[Start of Attachment]
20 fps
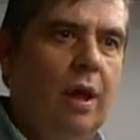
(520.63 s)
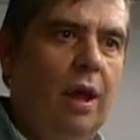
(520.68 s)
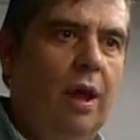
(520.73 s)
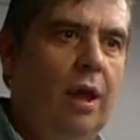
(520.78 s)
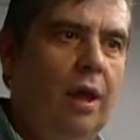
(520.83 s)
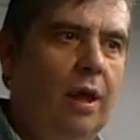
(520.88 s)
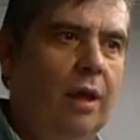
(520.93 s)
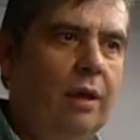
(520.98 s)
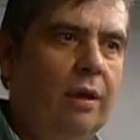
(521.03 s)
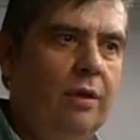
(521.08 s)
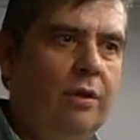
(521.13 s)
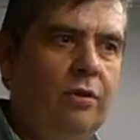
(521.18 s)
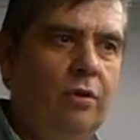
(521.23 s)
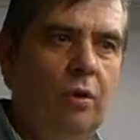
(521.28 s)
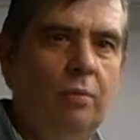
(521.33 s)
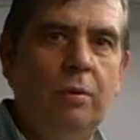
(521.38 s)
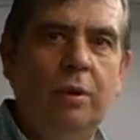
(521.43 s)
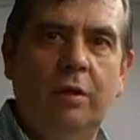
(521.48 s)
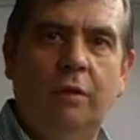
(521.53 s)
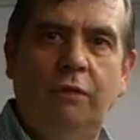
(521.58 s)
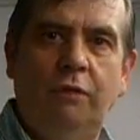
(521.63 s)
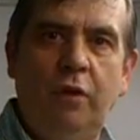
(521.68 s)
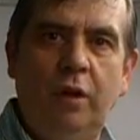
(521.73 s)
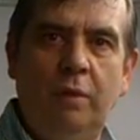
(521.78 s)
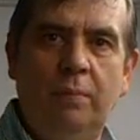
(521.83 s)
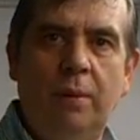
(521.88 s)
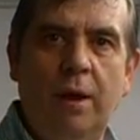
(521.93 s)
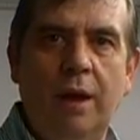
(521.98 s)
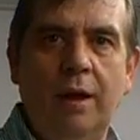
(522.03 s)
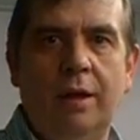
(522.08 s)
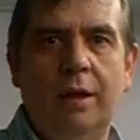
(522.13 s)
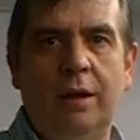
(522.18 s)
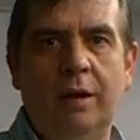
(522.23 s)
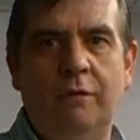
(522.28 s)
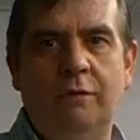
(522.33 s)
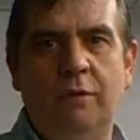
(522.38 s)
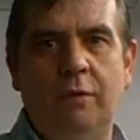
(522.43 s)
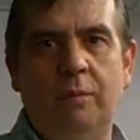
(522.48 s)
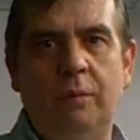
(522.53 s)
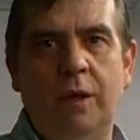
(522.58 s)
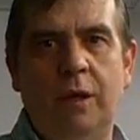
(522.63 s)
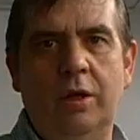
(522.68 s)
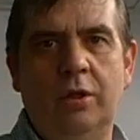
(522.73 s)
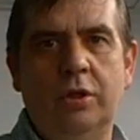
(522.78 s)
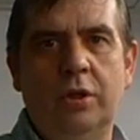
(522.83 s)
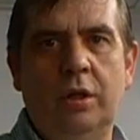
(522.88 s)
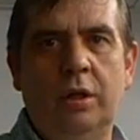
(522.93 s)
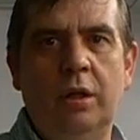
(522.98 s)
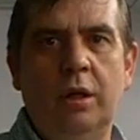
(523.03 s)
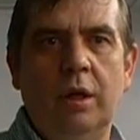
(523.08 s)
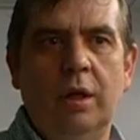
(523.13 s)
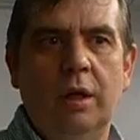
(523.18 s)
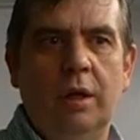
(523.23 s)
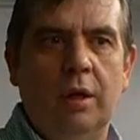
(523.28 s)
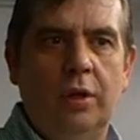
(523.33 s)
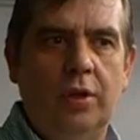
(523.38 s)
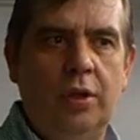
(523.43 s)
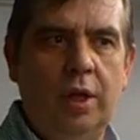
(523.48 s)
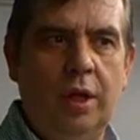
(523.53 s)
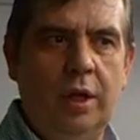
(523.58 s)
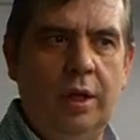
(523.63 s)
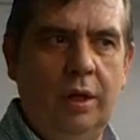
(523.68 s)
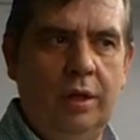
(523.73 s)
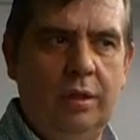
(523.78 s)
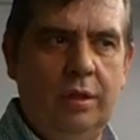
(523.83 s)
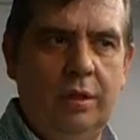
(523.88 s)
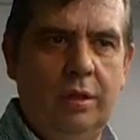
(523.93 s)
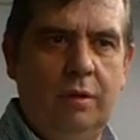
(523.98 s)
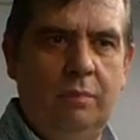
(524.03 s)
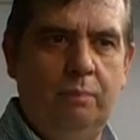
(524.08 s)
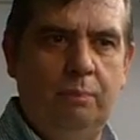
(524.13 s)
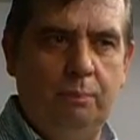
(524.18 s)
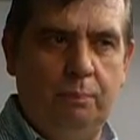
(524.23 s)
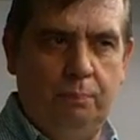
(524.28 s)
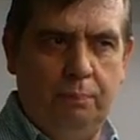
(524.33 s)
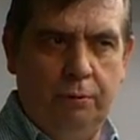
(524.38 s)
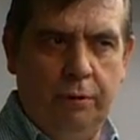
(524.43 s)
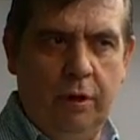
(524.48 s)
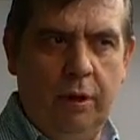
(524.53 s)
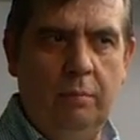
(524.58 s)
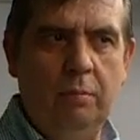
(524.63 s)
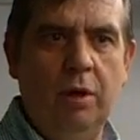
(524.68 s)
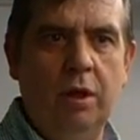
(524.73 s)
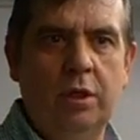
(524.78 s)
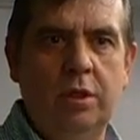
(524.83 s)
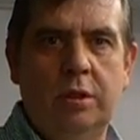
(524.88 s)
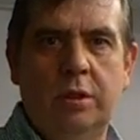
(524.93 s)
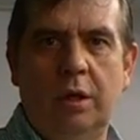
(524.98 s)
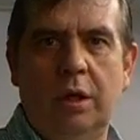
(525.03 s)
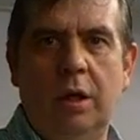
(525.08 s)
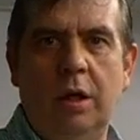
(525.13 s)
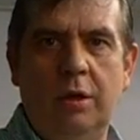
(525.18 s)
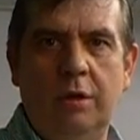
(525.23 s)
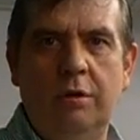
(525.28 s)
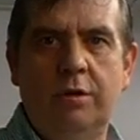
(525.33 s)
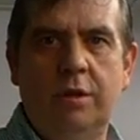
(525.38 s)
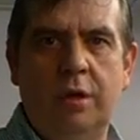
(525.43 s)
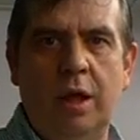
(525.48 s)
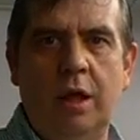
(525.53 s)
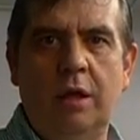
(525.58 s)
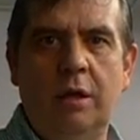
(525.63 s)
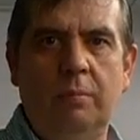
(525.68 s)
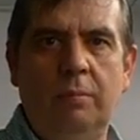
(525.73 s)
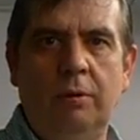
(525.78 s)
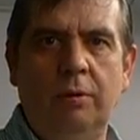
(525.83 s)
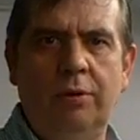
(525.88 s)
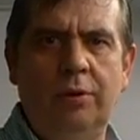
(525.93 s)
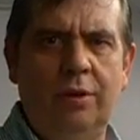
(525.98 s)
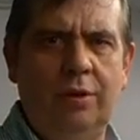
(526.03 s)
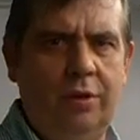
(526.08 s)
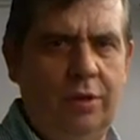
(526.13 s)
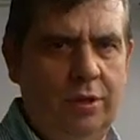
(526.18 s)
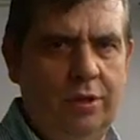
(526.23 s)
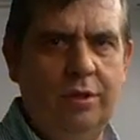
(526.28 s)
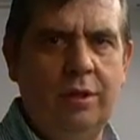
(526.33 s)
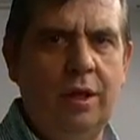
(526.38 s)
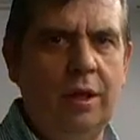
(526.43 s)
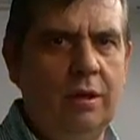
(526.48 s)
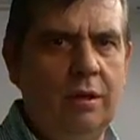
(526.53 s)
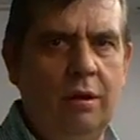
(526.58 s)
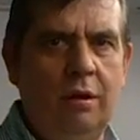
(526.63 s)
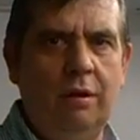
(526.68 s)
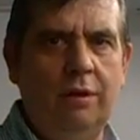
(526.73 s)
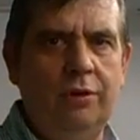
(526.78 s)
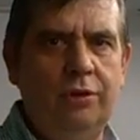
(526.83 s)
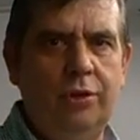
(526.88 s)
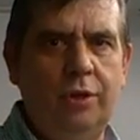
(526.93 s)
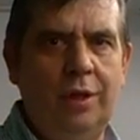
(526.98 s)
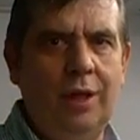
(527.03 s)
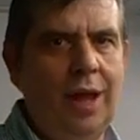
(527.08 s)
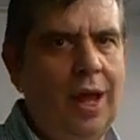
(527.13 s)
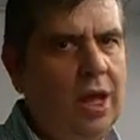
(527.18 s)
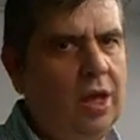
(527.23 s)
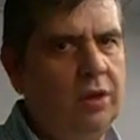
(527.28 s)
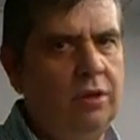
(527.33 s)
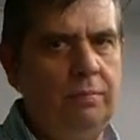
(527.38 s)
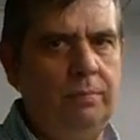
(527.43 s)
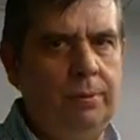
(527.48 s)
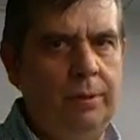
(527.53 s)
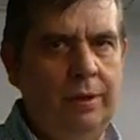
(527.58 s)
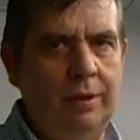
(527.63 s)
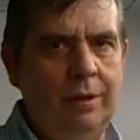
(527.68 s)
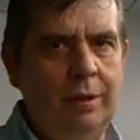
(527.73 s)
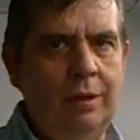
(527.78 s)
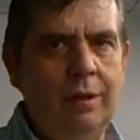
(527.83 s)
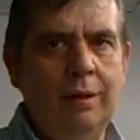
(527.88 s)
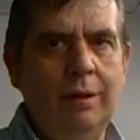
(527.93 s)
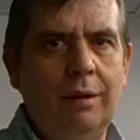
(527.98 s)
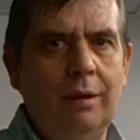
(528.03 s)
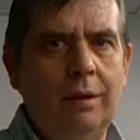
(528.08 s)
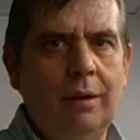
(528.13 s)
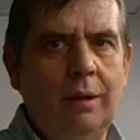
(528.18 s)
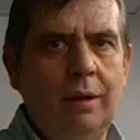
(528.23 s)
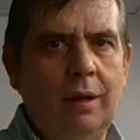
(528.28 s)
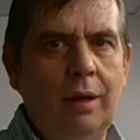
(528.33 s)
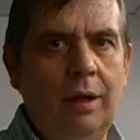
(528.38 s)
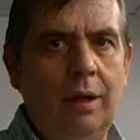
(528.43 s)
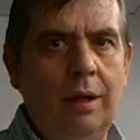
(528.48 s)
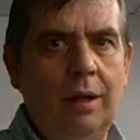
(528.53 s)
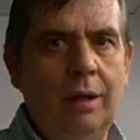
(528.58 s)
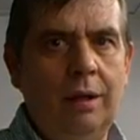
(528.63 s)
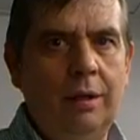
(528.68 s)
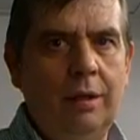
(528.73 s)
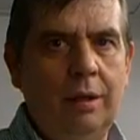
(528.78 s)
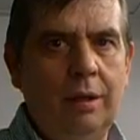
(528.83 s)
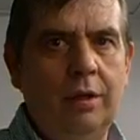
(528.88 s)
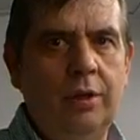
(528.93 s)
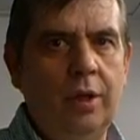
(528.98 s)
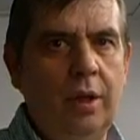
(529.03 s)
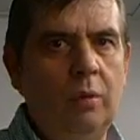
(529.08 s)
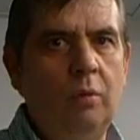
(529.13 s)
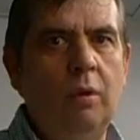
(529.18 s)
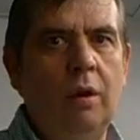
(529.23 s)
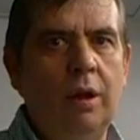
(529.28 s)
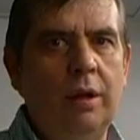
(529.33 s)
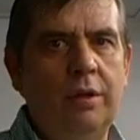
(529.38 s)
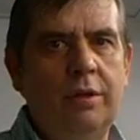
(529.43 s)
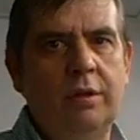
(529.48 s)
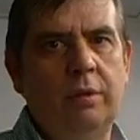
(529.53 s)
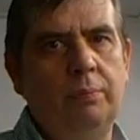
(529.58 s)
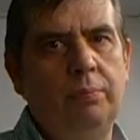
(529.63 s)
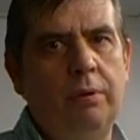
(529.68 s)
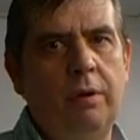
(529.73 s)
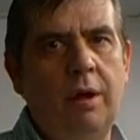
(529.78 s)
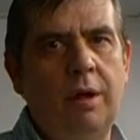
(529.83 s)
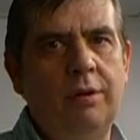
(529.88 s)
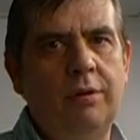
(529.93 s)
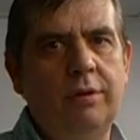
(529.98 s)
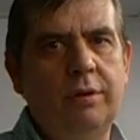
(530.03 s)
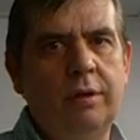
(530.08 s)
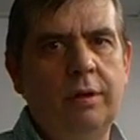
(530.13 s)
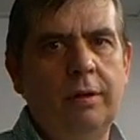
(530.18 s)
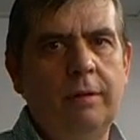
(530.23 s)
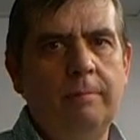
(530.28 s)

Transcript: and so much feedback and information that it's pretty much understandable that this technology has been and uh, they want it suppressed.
[End of Attachment]
## TASK TO CARRY OUT:
What is needed is an exact repetition of every entry, without the pictures.

## EXERCISE ANSWER:
20 fps
(520.63 s)
(520.68 s)
(520.73 s)
(520.78 s)
(520.83 s)
(520.88 s)
(520.93 s)
(520.98 s)
(521.03 s)
(521.08 s)
(521.13 s)
(521.18 s)
(521.23 s)
(521.28 s)
(521.33 s)
(521.38 s)
(521.43 s)
(521.48 s)
(521.53 s)
(521.58 s)
(521.63 s)
(521.68 s)
(521.73 s)
(521.78 s)
(521.83 s)
(521.88 s)
(521.93 s)
(521.98 s)
(522.03 s)
(522.08 s)
(522.13 s)
(522.18 s)
(522.23 s)
(522.28 s)
(522.33 s)
(522.38 s)
(522.43 s)
(522.48 s)
(522.53 s)
(522.58 s)
(522.63 s)
(522.68 s)
(522.73 s)
(522.78 s)
(522.83 s)
(522.88 s)
(522.93 s)
(522.98 s)
(523.03 s)
(523.08 s)
(523.13 s)
(523.18 s)
(523.23 s)
(523.28 s)
(523.33 s)
(523.38 s)
(523.43 s)
(523.48 s)
(523.53 s)
(523.58 s)
(523.63 s)
(523.68 s)
(523.73 s)
(523.78 s)
(523.83 s)
(523.88 s)
(523.93 s)
(523.98 s)
(524.03 s)
(524.08 s)
(524.13 s)
(524.18 s)
(524.23 s)
(524.28 s)
(524.33 s)
(524.38 s)
(524.43 s)
(524.48 s)
(524.53 s)
(524.58 s)
(524.63 s)
(524.68 s)
(524.73 s)
(524.78 s)
(524.83 s)
(524.88 s)
(524.93 s)
(524.98 s)
(525.03 s)
(525.08 s)
(525.13 s)
(525.18 s)
(525.23 s)
(525.28 s)
(525.33 s)
(525.38 s)
(525.43 s)
(525.48 s)
(525.53 s)
(525.58 s)
(525.63 s)
(525.68 s)
(525.73 s)
(525.78 s)
(525.83 s)
(525.88 s)
(525.93 s)
(525.98 s)
(526.03 s)
(526.08 s)
(526.13 s)
(526.18 s)
(526.23 s)
(526.28 s)
(526.33 s)
(526.38 s)
(526.43 s)
(526.48 s)
(526.53 s)
(526.58 s)
(526.63 s)
(526.68 s)
(526.73 s)
(526.78 s)
(526.83 s)
(526.88 s)
(526.93 s)
(526.98 s)
(527.03 s)
(527.08 s)
(527.13 s)
(527.18 s)
(527.23 s)
(527.28 s)
(527.33 s)
(527.38 s)
(527.43 s)
(527.48 s)
(527.53 s)
(527.58 s)
(527.63 s)
(527.68 s)
(527.73 s)
(527.78 s)
(527.83 s)
(527.88 s)
(527.93 s)
(527.98 s)
(528.03 s)
(528.08 s)
(528.13 s)
(528.18 s)
(528.23 s)
(528.28 s)
(528.33 s)
(528.38 s)
(528.43 s)
(528.48 s)
(528.53 s)
(528.58 s)
(528.63 s)
(528.68 s)
(528.73 s)
(528.78 s)
(528.83 s)
(528.88 s)
(528.93 s)
(528.98 s)
(529.03 s)
(529.08 s)
(529.13 s)
(529.18 s)
(529.23 s)
(529.28 s)
(529.33 s)
(529.38 s)
(529.43 s)
(529.48 s)
(529.53 s)
(529.58 s)
(529.63 s)
(529.68 s)
(529.73 s)
(529.78 s)
(529.83 s)
(529.88 s)
(529.93 s)
(529.98 s)
(530.03 s)
(530.08 s)
(530.13 s)
(530.18 s)
(530.23 s)
(530.28 s)

Transcript: and so much feedback and information that it's pretty much understandable that this technology has been and uh, they want it suppressed.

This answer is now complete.